Start of Block
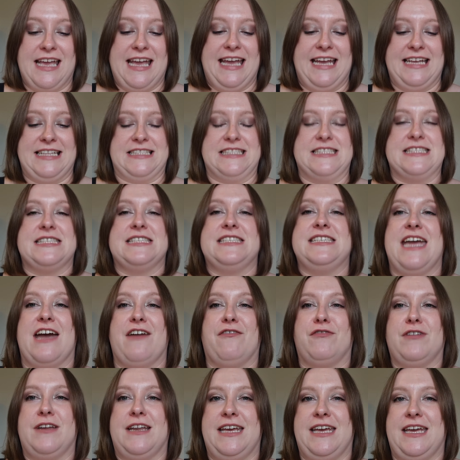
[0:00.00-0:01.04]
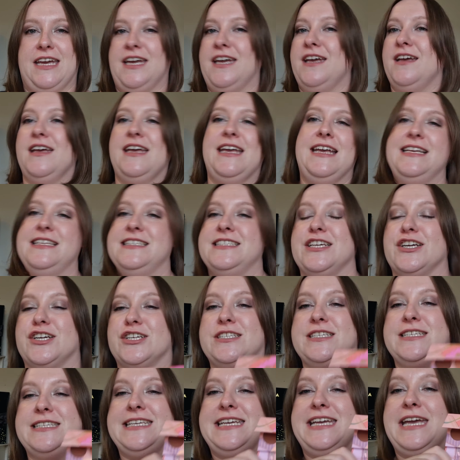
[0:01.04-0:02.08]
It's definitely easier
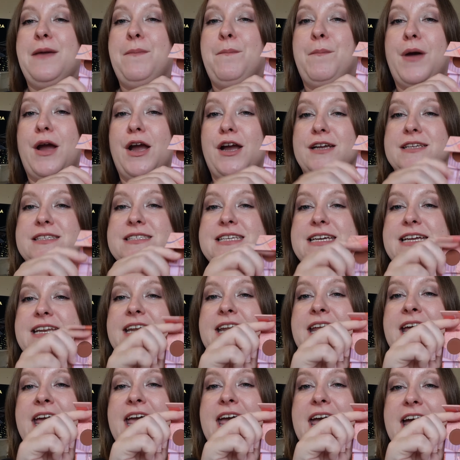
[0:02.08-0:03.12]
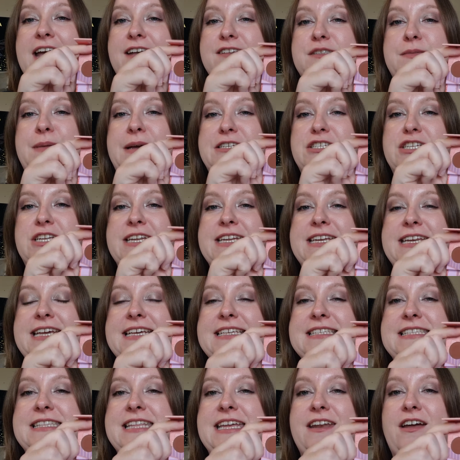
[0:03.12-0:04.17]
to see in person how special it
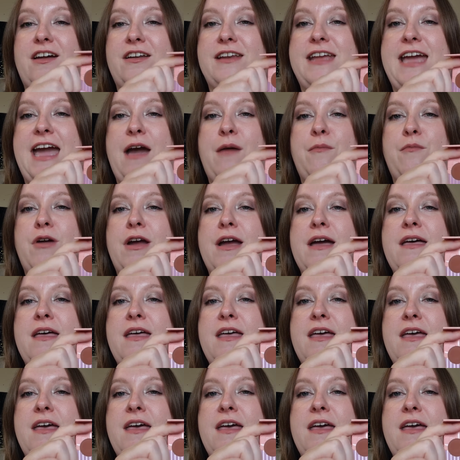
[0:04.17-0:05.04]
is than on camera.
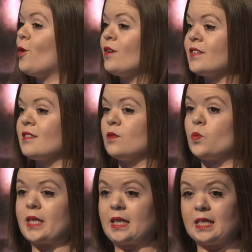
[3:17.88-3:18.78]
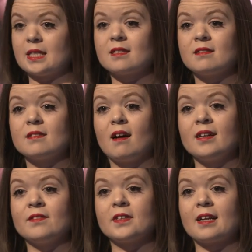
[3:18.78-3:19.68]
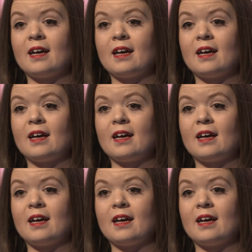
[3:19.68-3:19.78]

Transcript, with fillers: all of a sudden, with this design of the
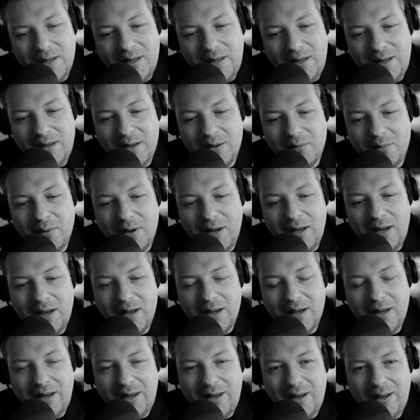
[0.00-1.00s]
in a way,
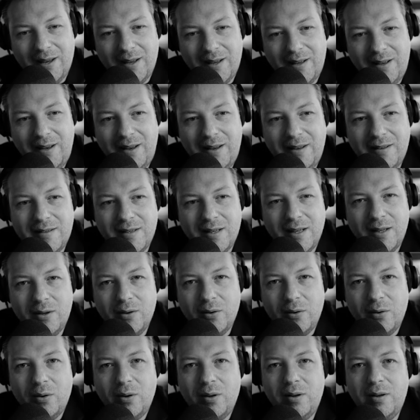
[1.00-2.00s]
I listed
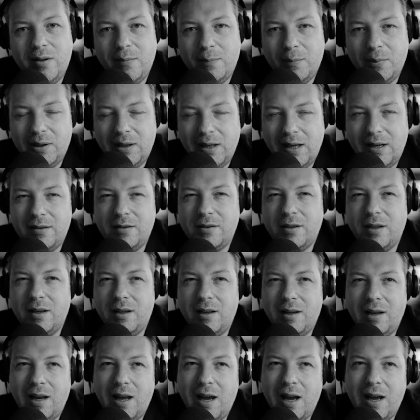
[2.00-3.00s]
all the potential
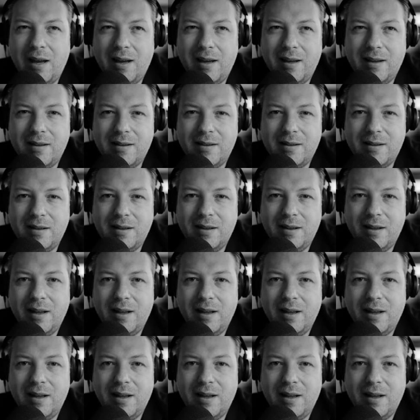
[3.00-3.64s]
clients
End of Block
Goal of the exercise: Please copy the lines above, starting at the one that holds "[0:01.04-0:02.08]" and stopping after the last line, exactly as they appear and minus the pictures.

Answer box:
[0:01.04-0:02.08]
It's definitely easier
[0:02.08-0:03.12]
[0:03.12-0:04.17]
to see in person how special it
[0:04.17-0:05.04]
is than on camera.
[3:17.88-3:18.78]
[3:18.78-3:19.68]
[3:19.68-3:19.78]

Transcript, with fillers: all of a sudden, with this design of the
[0.00-1.00s]
in a way,
[1.00-2.00s]
I listed
[2.00-3.00s]
all the potential
[3.00-3.64s]
clients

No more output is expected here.